• _Activity_: Return exactly the lines from the one containing "[639.70-640.20s]" through the end of the material below, and leave the images out.

• _Data for review_:
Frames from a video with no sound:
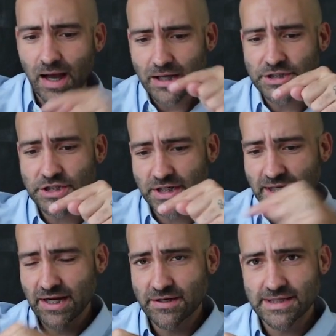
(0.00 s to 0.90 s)
Oxygen,
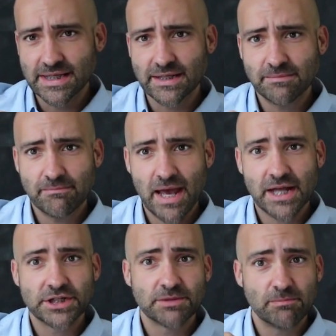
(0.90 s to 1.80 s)
kerosene,
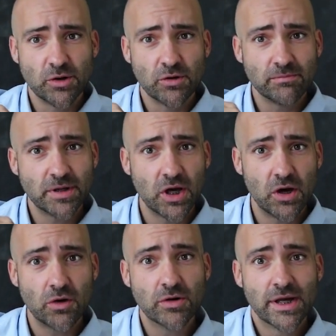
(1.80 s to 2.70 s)
match, boom,
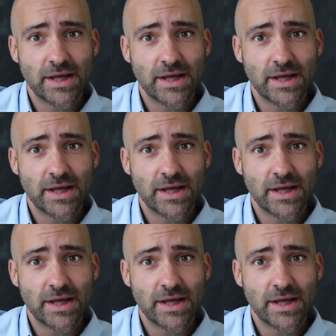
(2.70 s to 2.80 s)
go,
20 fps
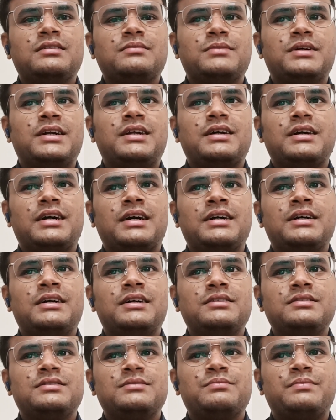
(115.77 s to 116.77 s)
But I
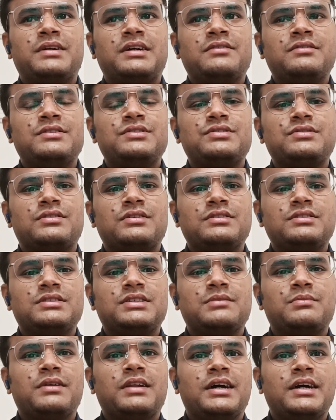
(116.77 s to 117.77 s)
had some private
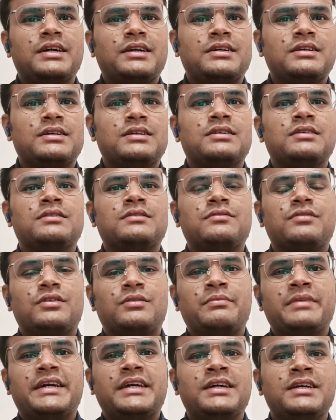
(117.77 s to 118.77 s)
scholarship, like
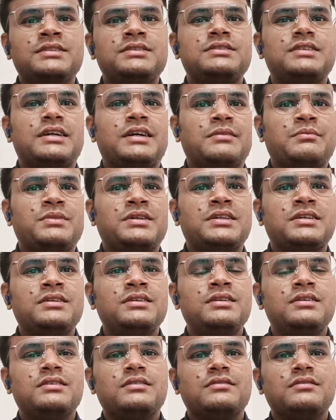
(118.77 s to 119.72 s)
from ASME,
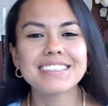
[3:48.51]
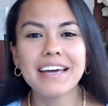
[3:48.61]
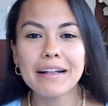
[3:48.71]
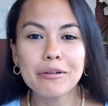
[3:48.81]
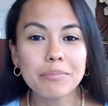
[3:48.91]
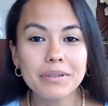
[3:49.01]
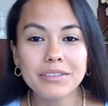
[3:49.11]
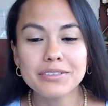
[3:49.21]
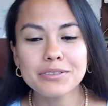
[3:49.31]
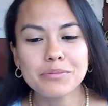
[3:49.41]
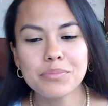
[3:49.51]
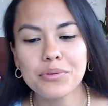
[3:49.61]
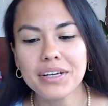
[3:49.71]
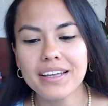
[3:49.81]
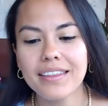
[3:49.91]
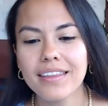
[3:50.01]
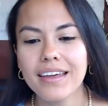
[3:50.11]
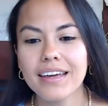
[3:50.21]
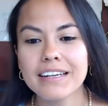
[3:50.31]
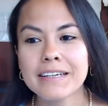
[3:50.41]
helping her to breathe,
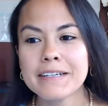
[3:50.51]
and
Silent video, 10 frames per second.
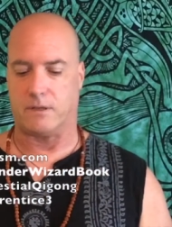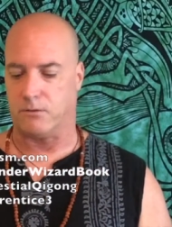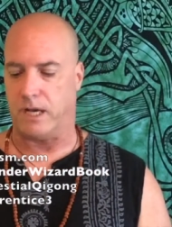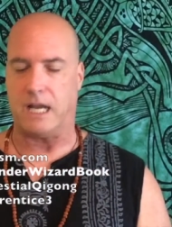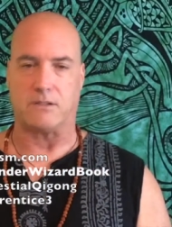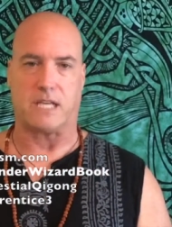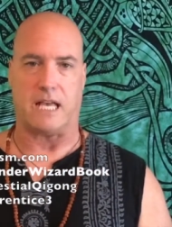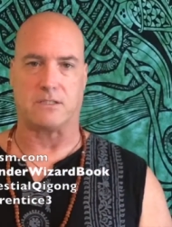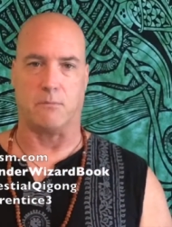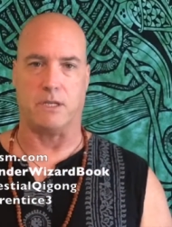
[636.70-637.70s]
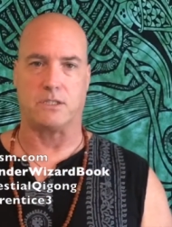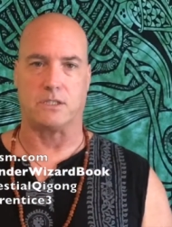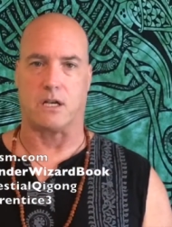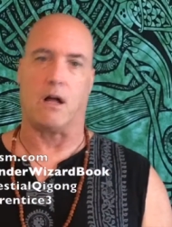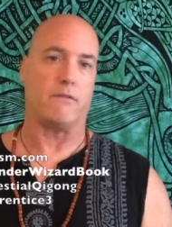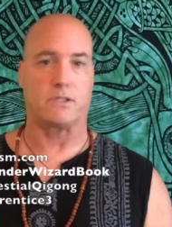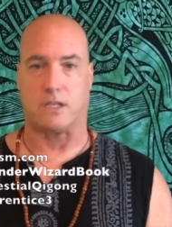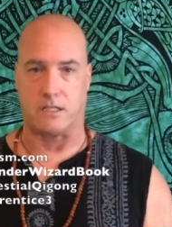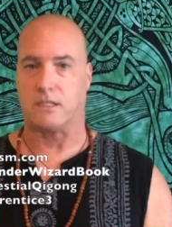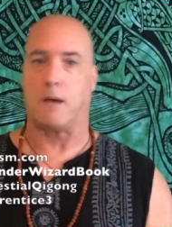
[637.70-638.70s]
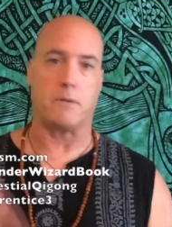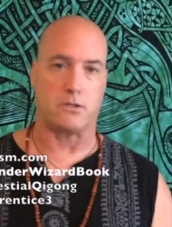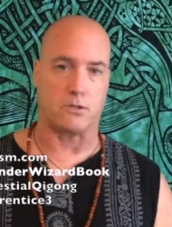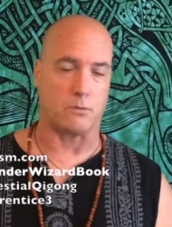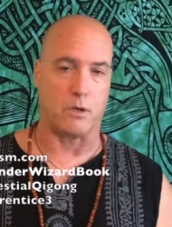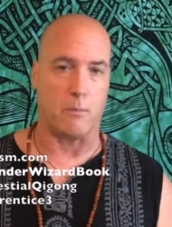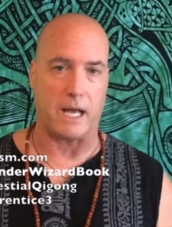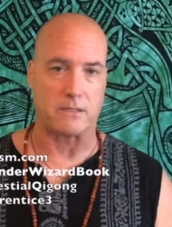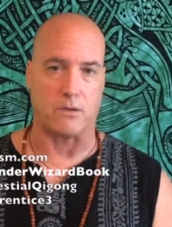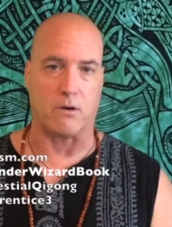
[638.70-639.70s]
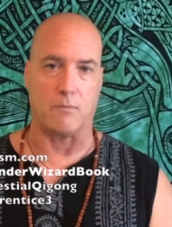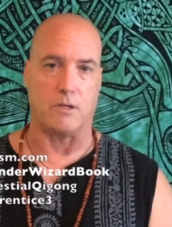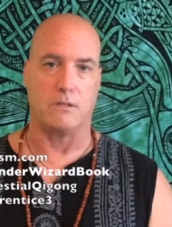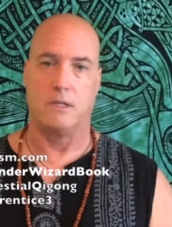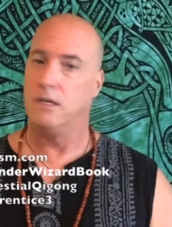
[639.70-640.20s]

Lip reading: greenhouse gas emissions that all of a sudden temperatures would go back to normal.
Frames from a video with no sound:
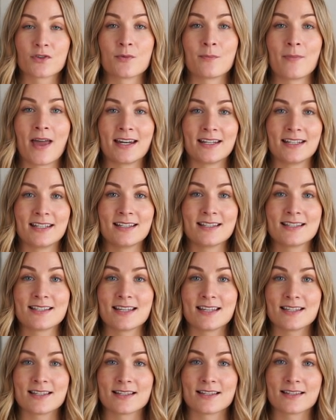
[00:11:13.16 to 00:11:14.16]
for many
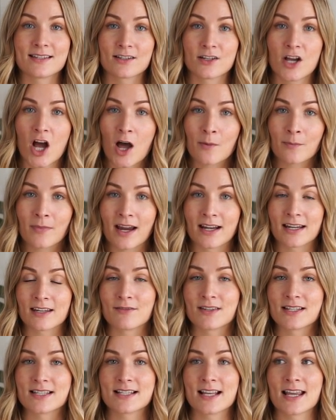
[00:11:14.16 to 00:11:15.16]
seasons to come. I'd
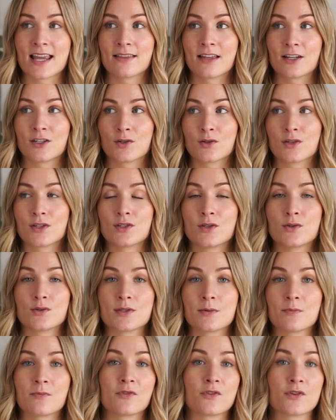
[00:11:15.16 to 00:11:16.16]
even say that you can
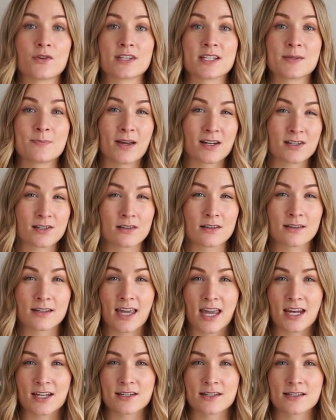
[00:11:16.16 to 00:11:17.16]
use them for special
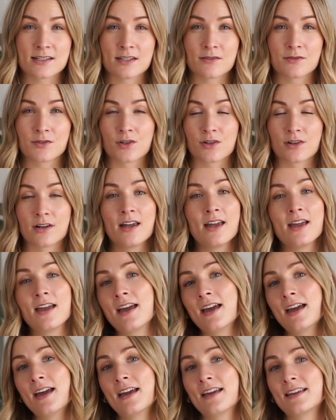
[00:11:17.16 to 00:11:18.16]
occasions if you're
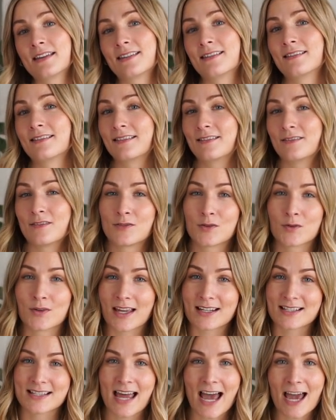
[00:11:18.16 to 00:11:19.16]
if you
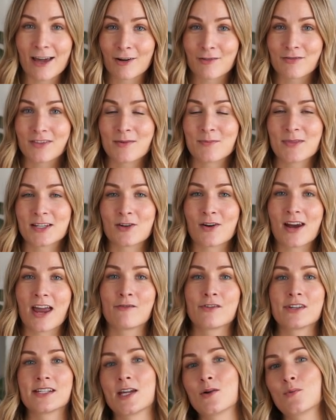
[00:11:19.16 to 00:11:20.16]
get tired of them in your
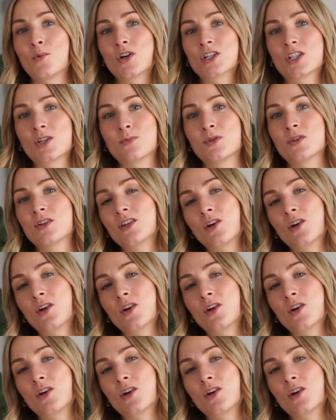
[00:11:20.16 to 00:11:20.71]
everyday wardrobe, you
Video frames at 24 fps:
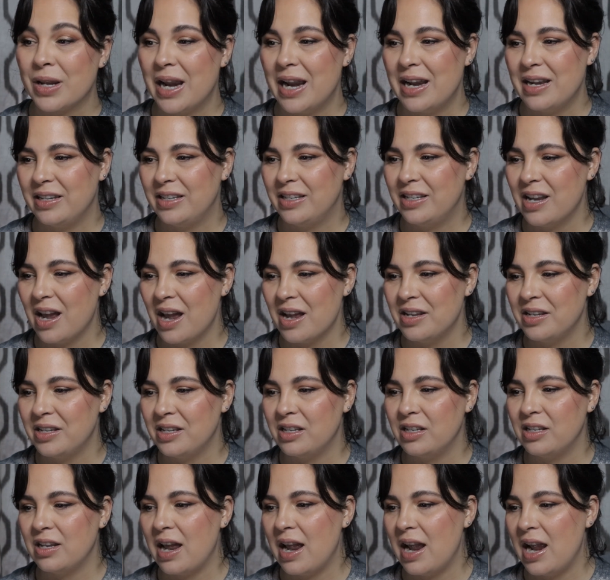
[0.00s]
it does
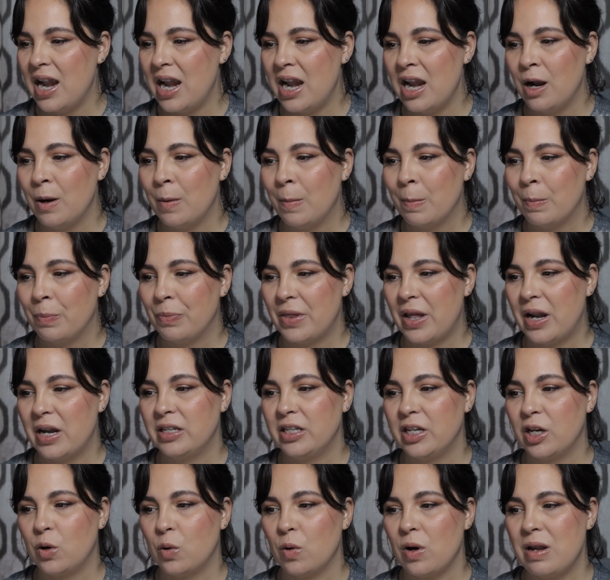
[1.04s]
say that
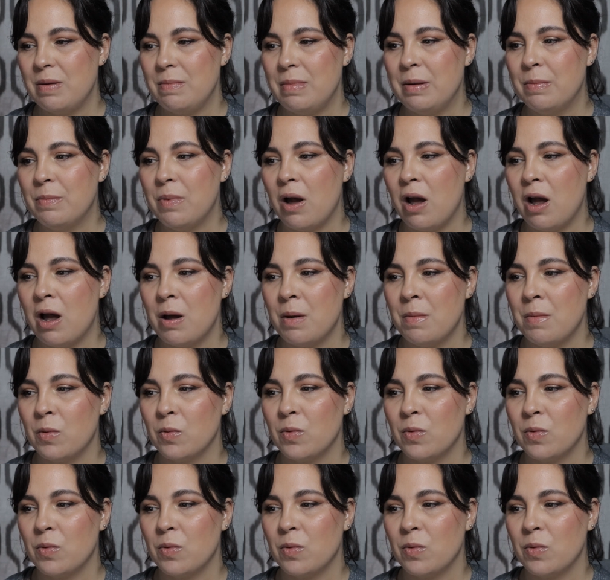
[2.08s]
it's a creamy balm,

• _Written answer_:
[639.70-640.20s]

Lip reading: greenhouse gas emissions that all of a sudden temperatures would go back to normal.
Frames from a video with no sound:
[00:11:13.16 to 00:11:14.16]
for many
[00:11:14.16 to 00:11:15.16]
seasons to come. I'd
[00:11:15.16 to 00:11:16.16]
even say that you can
[00:11:16.16 to 00:11:17.16]
use them for special
[00:11:17.16 to 00:11:18.16]
occasions if you're
[00:11:18.16 to 00:11:19.16]
if you
[00:11:19.16 to 00:11:20.16]
get tired of them in your
[00:11:20.16 to 00:11:20.71]
everyday wardrobe, you
Video frames at 24 fps:
[0.00s]
it does
[1.04s]
say that
[2.08s]
it's a creamy balm,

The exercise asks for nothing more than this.